It's not perverse at all.

It is perverse calling a shawm after an instrument that developed from it - and the term Folk is perverse anyway, though I reckons we're stuck with it. There are many names for a Myriad of Shawms from Tibet to Brittany and all points between & beyond - calling such instruments Folk Oboes is ethnocentric in the extreme. Do we persist in calling single-reed / parallel bore instruments Folk Clarinets? Or the Taragato a Folk Saxophone? Or 1,000 bowed instruments Folk Violins (or worse fiddles?) Whatever the instrument's origin the oboe's dynamic usage over the last 300 years is about as un-folk & un-shawm-like as you could wish to get.

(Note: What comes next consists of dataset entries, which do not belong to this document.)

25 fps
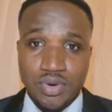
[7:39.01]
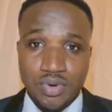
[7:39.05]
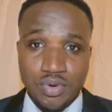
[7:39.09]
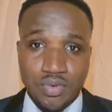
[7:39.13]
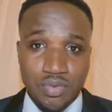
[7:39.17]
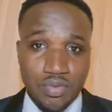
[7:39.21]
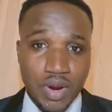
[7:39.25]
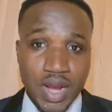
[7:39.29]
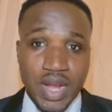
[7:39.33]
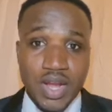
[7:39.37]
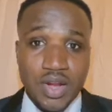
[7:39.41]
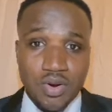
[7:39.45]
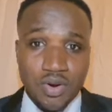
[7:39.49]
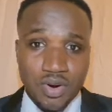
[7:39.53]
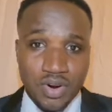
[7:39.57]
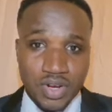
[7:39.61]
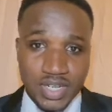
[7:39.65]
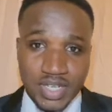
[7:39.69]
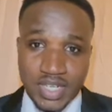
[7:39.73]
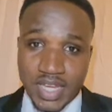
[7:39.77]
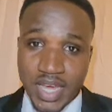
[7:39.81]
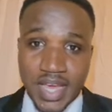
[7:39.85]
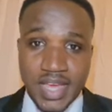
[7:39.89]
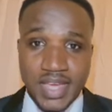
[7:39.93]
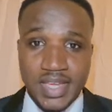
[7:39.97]
work on
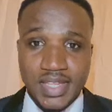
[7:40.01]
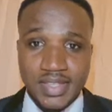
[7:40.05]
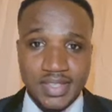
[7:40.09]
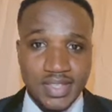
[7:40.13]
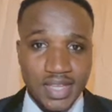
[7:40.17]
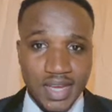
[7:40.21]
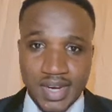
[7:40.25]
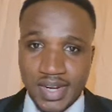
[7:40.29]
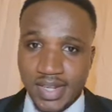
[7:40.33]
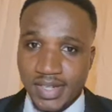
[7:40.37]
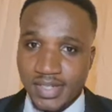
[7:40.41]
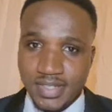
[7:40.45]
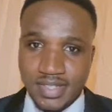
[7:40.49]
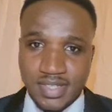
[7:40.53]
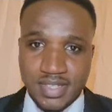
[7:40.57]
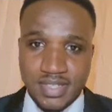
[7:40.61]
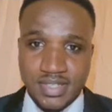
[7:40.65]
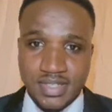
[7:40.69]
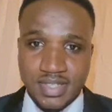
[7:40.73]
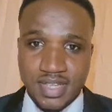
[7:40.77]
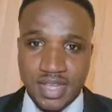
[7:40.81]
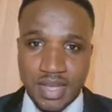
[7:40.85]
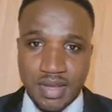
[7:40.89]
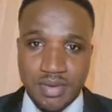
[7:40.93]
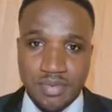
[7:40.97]
their internet
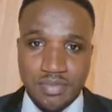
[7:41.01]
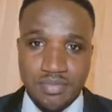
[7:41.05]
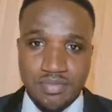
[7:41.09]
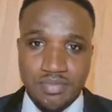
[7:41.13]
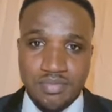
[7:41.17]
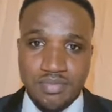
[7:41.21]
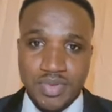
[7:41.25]
system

That said certain modern reconstructions of Medieval Shawms seem to favour a more oboe-like dynamic, quite unlike that those of the old Alta Capella.

Anyhow - regardless of my reservations on such matters, for some truly Folksy Oboe (and a very special Xmas treat for those of us who truly love such stuff) here's a 27 minute rehearsal session from the Third Ear Band at the Cambodian Embassy in 1988, featuring Paul Minns at his most sublime.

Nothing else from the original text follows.